Provided data:
※ ※ ※

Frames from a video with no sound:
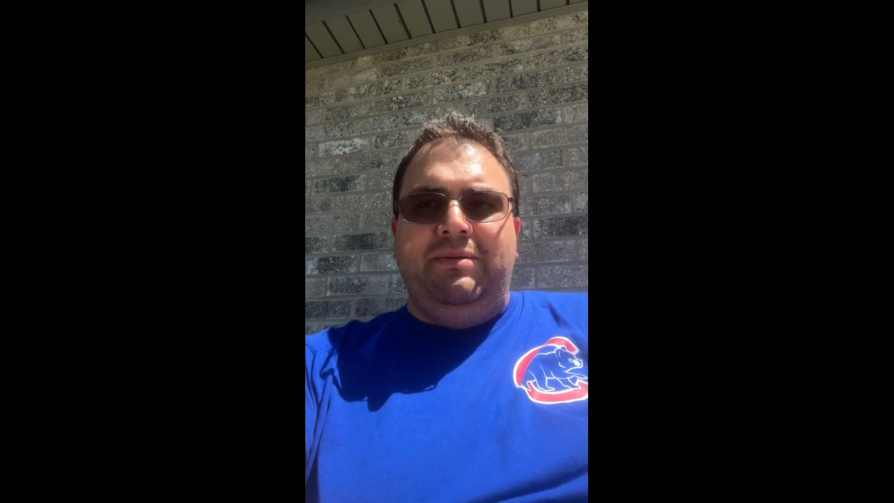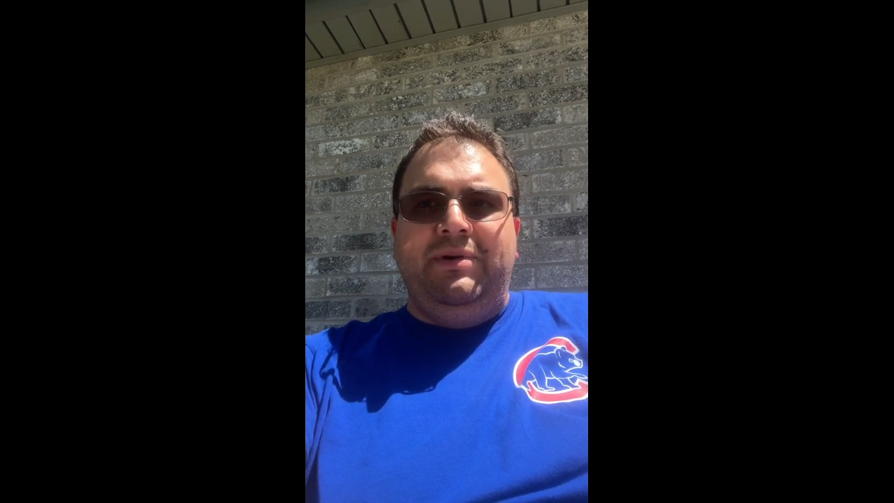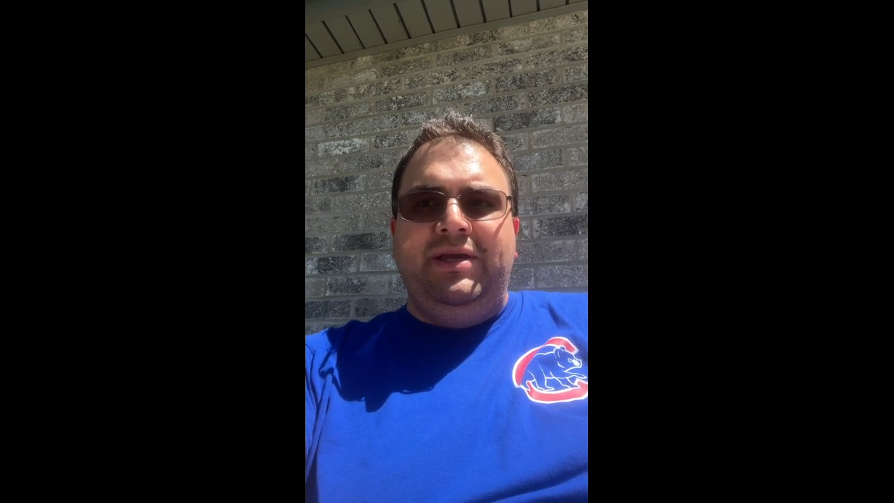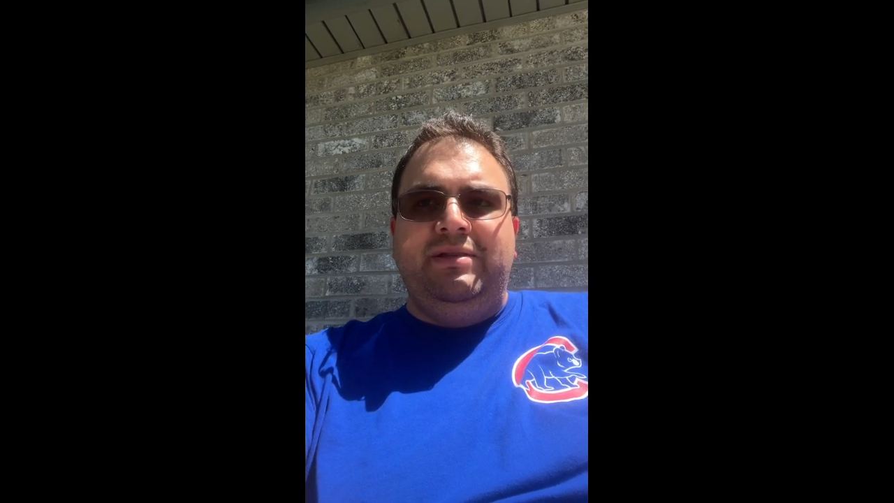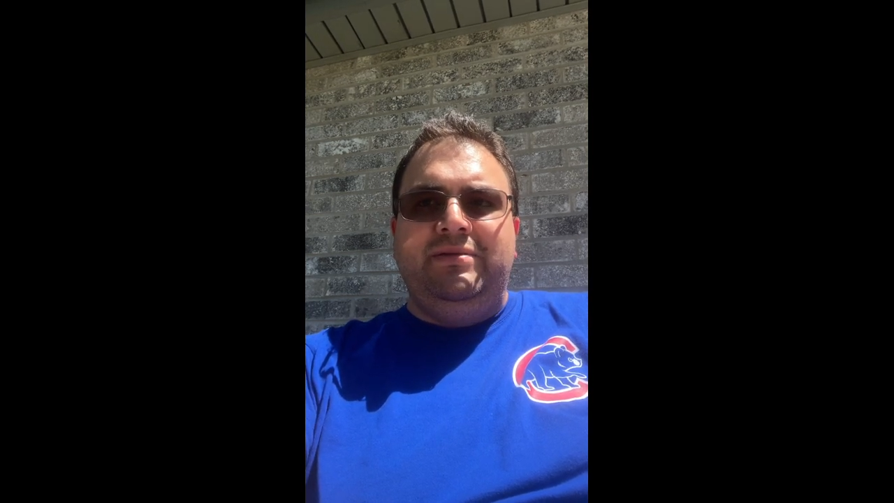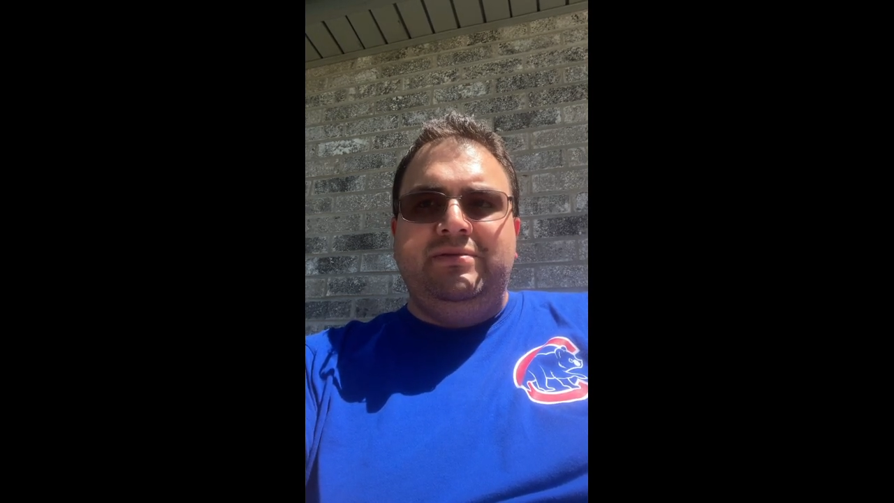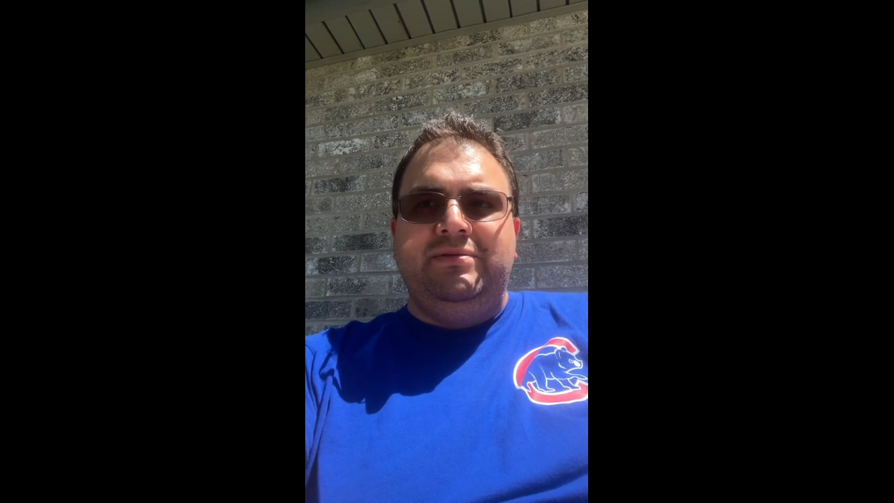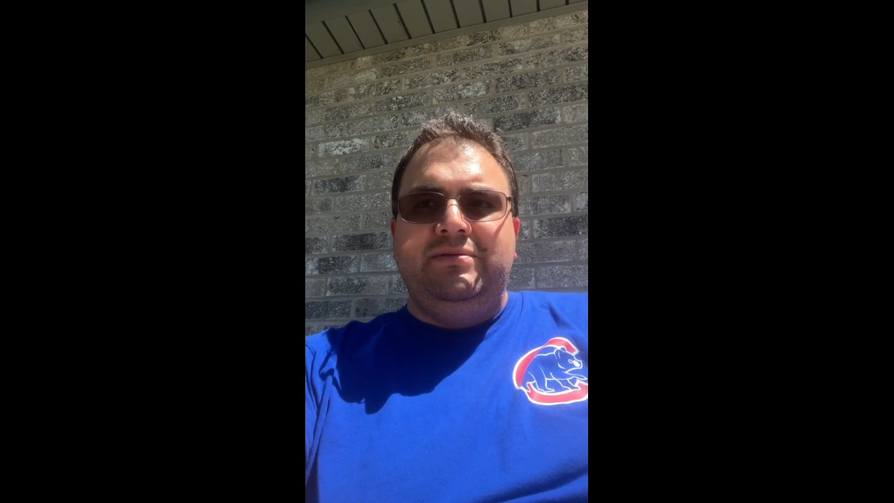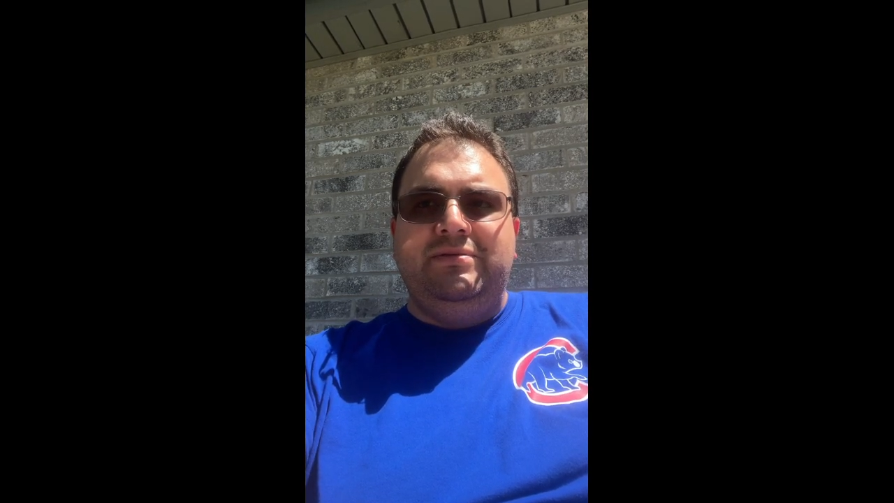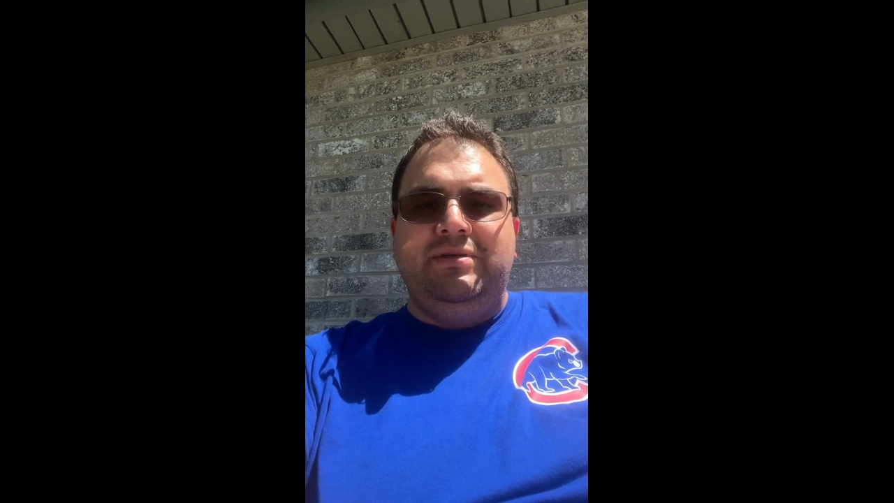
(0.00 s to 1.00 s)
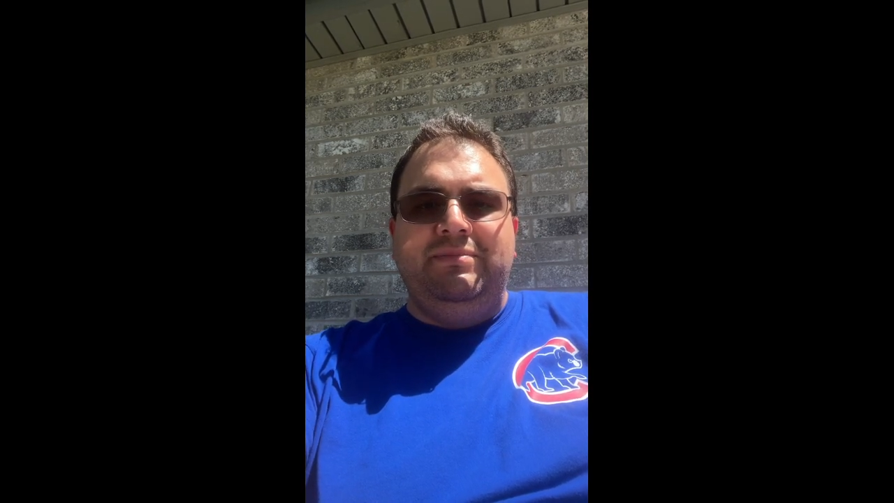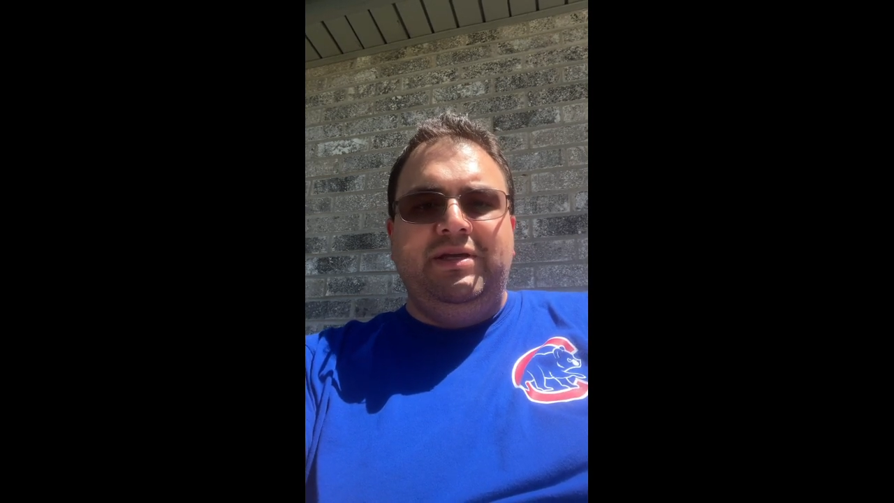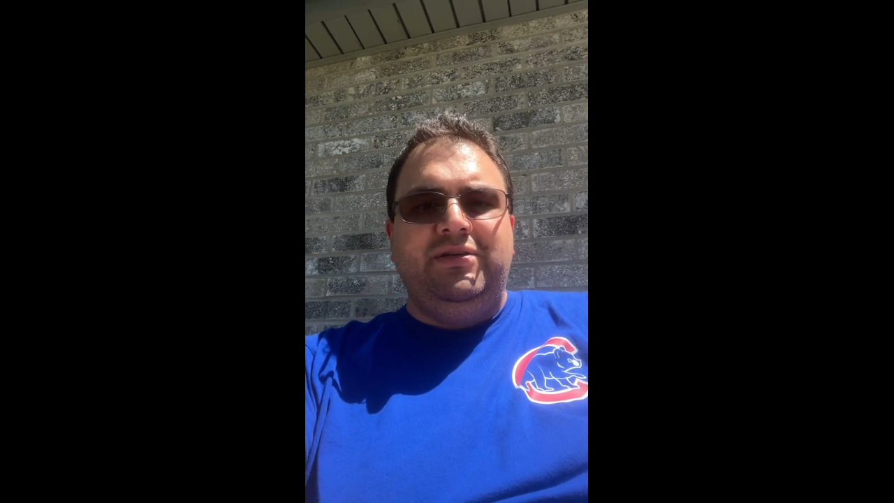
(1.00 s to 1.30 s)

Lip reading: might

※ ※ ※

Action item:
Without changing a single word, set down all of the material again and leave out its pictures.

Response to this task:
Frames from a video with no sound:
(0.00 s to 1.00 s)
(1.00 s to 1.30 s)

Lip reading: might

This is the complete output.